─── RECORDS FOR THE TASK

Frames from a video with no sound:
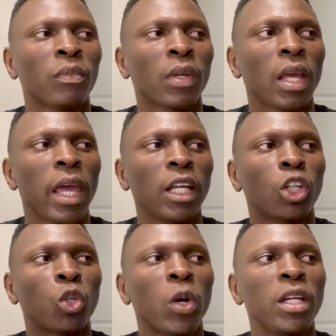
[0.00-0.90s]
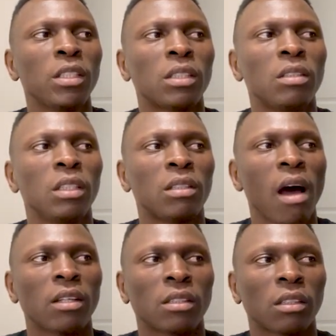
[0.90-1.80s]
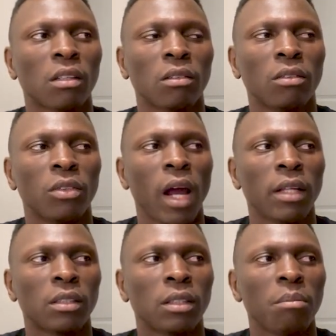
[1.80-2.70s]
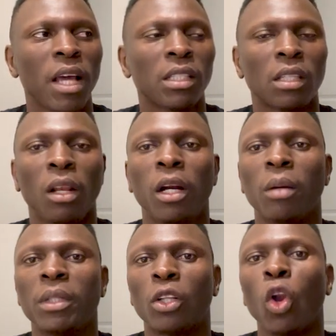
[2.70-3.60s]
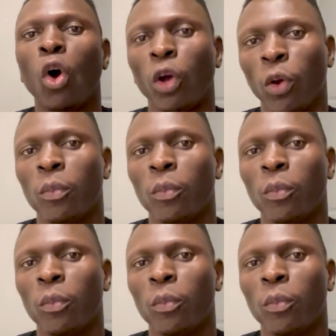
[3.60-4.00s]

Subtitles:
increase the task, right? It makes it a little bit longer.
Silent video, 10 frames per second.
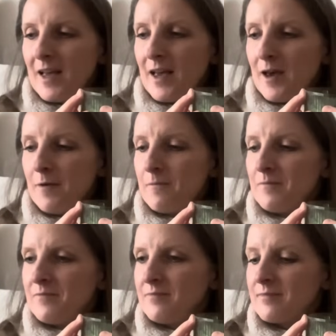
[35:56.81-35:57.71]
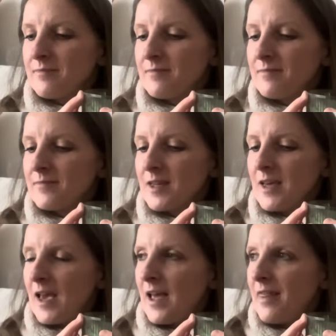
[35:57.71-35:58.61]

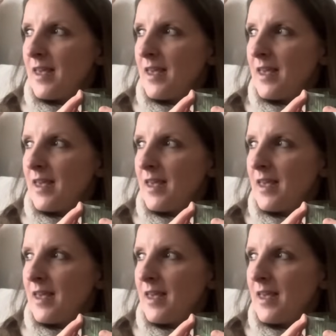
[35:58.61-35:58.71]
Yeah, and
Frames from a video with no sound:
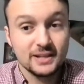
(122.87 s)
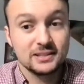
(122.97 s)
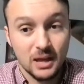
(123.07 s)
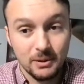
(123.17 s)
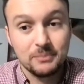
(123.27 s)

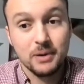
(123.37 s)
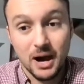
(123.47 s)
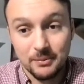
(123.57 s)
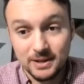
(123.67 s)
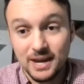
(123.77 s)
Islamic,
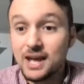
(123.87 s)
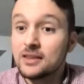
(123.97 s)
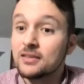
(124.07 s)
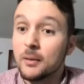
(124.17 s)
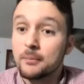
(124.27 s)
Babi,
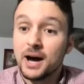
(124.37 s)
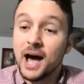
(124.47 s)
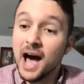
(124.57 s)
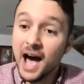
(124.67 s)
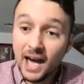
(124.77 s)
and
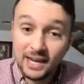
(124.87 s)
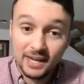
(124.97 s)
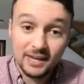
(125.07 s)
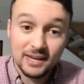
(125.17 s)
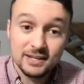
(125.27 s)

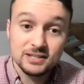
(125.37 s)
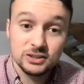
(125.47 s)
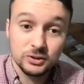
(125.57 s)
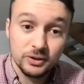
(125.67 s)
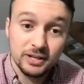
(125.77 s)
Baha'i
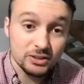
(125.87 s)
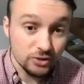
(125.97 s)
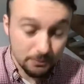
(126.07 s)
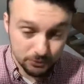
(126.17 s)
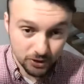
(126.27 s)
history and
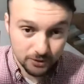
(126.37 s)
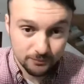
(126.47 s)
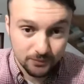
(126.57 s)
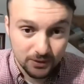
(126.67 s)
scripture.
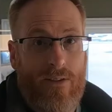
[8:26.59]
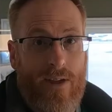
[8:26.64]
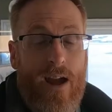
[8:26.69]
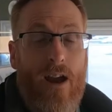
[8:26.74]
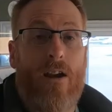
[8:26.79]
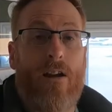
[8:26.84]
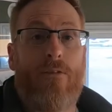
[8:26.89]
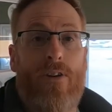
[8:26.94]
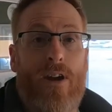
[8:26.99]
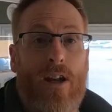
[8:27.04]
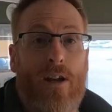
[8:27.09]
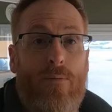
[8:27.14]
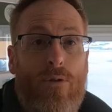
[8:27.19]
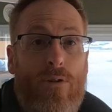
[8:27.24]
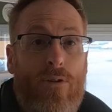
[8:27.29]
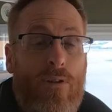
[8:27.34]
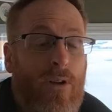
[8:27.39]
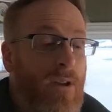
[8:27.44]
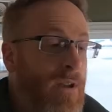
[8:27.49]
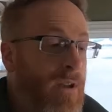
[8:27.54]
are
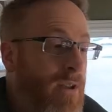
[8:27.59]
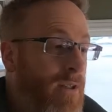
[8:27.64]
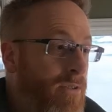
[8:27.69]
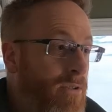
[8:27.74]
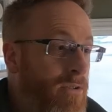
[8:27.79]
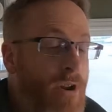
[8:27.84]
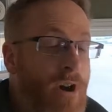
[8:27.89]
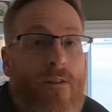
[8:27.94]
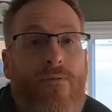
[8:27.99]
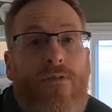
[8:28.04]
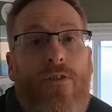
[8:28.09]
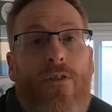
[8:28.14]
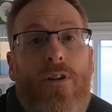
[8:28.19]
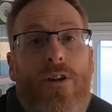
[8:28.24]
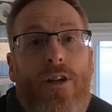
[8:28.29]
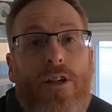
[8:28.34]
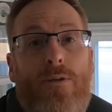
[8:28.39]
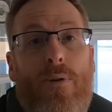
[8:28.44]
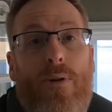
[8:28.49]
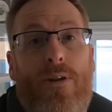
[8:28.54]
available. They're not very
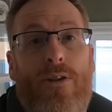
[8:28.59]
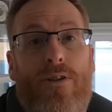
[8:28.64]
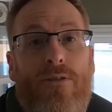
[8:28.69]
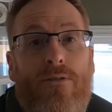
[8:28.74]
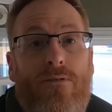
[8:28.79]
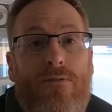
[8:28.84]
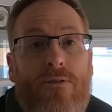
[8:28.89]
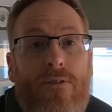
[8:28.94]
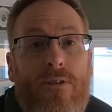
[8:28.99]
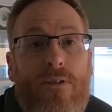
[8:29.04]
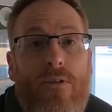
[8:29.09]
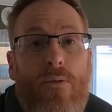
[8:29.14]
expensive.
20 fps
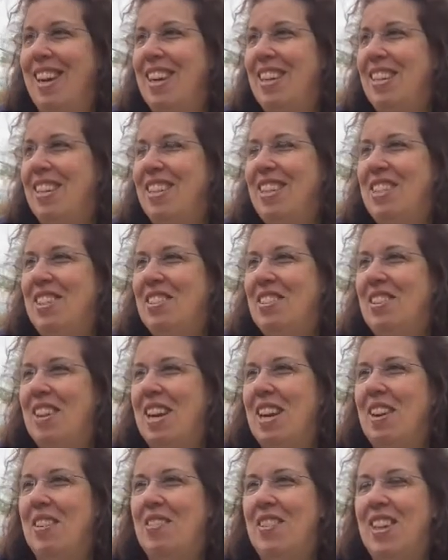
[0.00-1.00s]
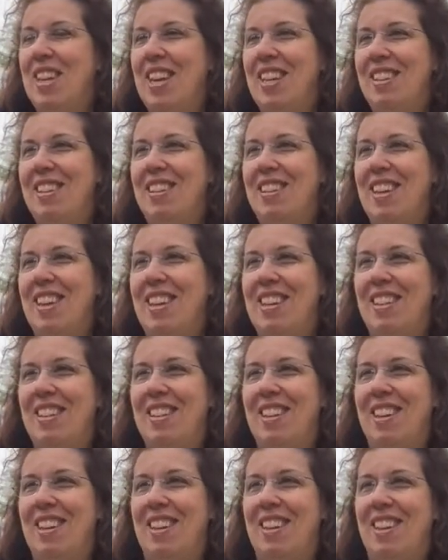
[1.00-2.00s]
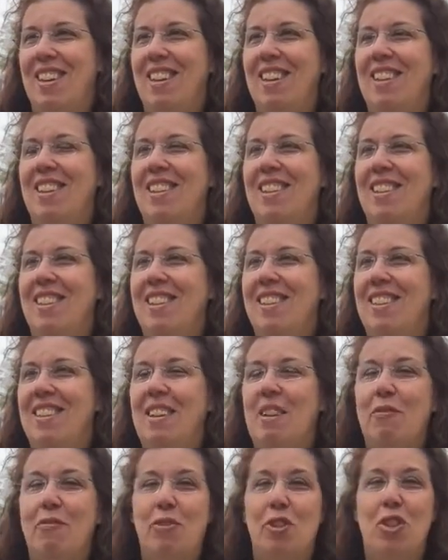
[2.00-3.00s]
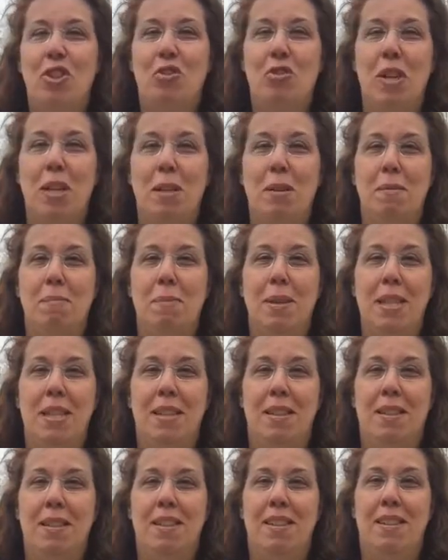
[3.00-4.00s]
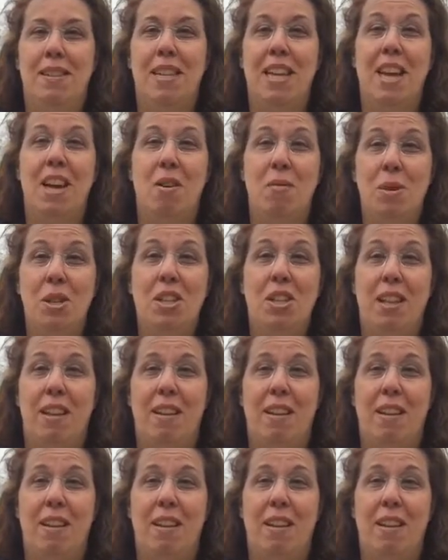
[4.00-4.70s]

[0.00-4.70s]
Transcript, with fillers: on Instagram and I said uh, self-restraint be the hell with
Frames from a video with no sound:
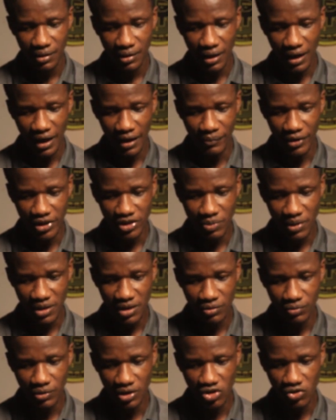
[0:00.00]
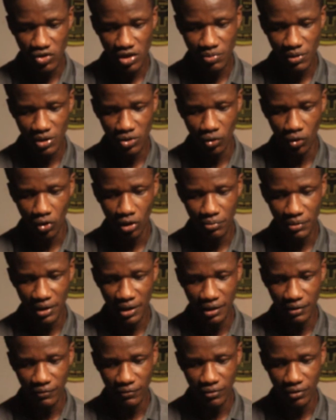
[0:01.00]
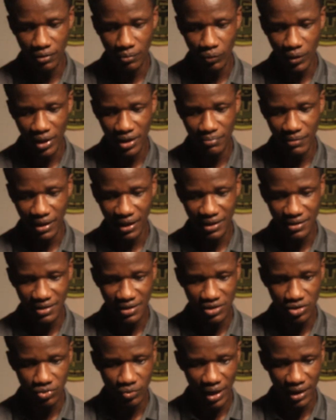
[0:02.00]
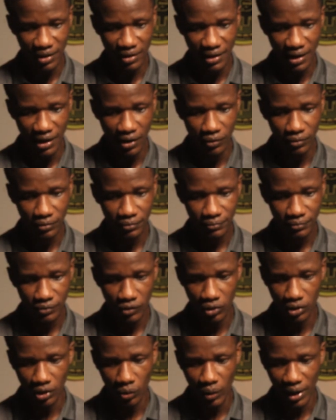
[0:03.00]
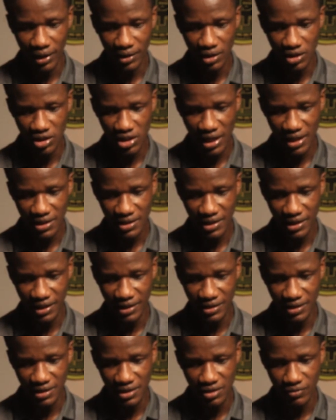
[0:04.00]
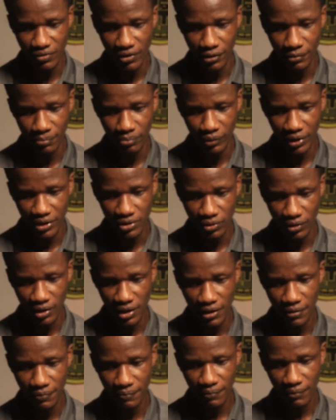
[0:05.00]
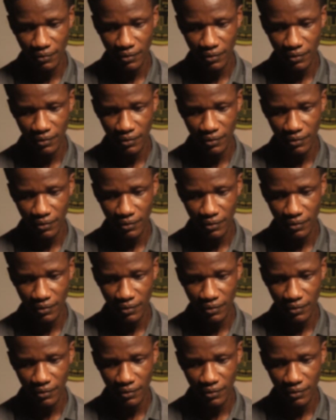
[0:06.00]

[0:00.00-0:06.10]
I'm expecting retracement to come in from where the market is right now on the 1-day chart and this very point, okay?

──────

§ **AIM OF THE TASK**
Print the records above again exactly. Leave out the images.

§ **REPLY TO THE TASK**
Frames from a video with no sound:
[0.00-0.90s]
[0.90-1.80s]
[1.80-2.70s]
[2.70-3.60s]
[3.60-4.00s]

Subtitles:
increase the task, right? It makes it a little bit longer.
Silent video, 10 frames per second.
[35:56.81-35:57.71]
[35:57.71-35:58.61]

[35:58.61-35:58.71]
Yeah, and
Frames from a video with no sound:
(122.87 s)
(122.97 s)
(123.07 s)
(123.17 s)
(123.27 s)

(123.37 s)
(123.47 s)
(123.57 s)
(123.67 s)
(123.77 s)
Islamic,
(123.87 s)
(123.97 s)
(124.07 s)
(124.17 s)
(124.27 s)
Babi,
(124.37 s)
(124.47 s)
(124.57 s)
(124.67 s)
(124.77 s)
and
(124.87 s)
(124.97 s)
(125.07 s)
(125.17 s)
(125.27 s)

(125.37 s)
(125.47 s)
(125.57 s)
(125.67 s)
(125.77 s)
Baha'i
(125.87 s)
(125.97 s)
(126.07 s)
(126.17 s)
(126.27 s)
history and
(126.37 s)
(126.47 s)
(126.57 s)
(126.67 s)
scripture.
[8:26.59]
[8:26.64]
[8:26.69]
[8:26.74]
[8:26.79]
[8:26.84]
[8:26.89]
[8:26.94]
[8:26.99]
[8:27.04]
[8:27.09]
[8:27.14]
[8:27.19]
[8:27.24]
[8:27.29]
[8:27.34]
[8:27.39]
[8:27.44]
[8:27.49]
[8:27.54]
are
[8:27.59]
[8:27.64]
[8:27.69]
[8:27.74]
[8:27.79]
[8:27.84]
[8:27.89]
[8:27.94]
[8:27.99]
[8:28.04]
[8:28.09]
[8:28.14]
[8:28.19]
[8:28.24]
[8:28.29]
[8:28.34]
[8:28.39]
[8:28.44]
[8:28.49]
[8:28.54]
available. They're not very
[8:28.59]
[8:28.64]
[8:28.69]
[8:28.74]
[8:28.79]
[8:28.84]
[8:28.89]
[8:28.94]
[8:28.99]
[8:29.04]
[8:29.09]
[8:29.14]
expensive.
20 fps
[0.00-1.00s]
[1.00-2.00s]
[2.00-3.00s]
[3.00-4.00s]
[4.00-4.70s]

[0.00-4.70s]
Transcript, with fillers: on Instagram and I said uh, self-restraint be the hell with
Frames from a video with no sound:
[0:00.00]
[0:01.00]
[0:02.00]
[0:03.00]
[0:04.00]
[0:05.00]
[0:06.00]

[0:00.00-0:06.10]
I'm expecting retracement to come in from where the market is right now on the 1-day chart and this very point, okay?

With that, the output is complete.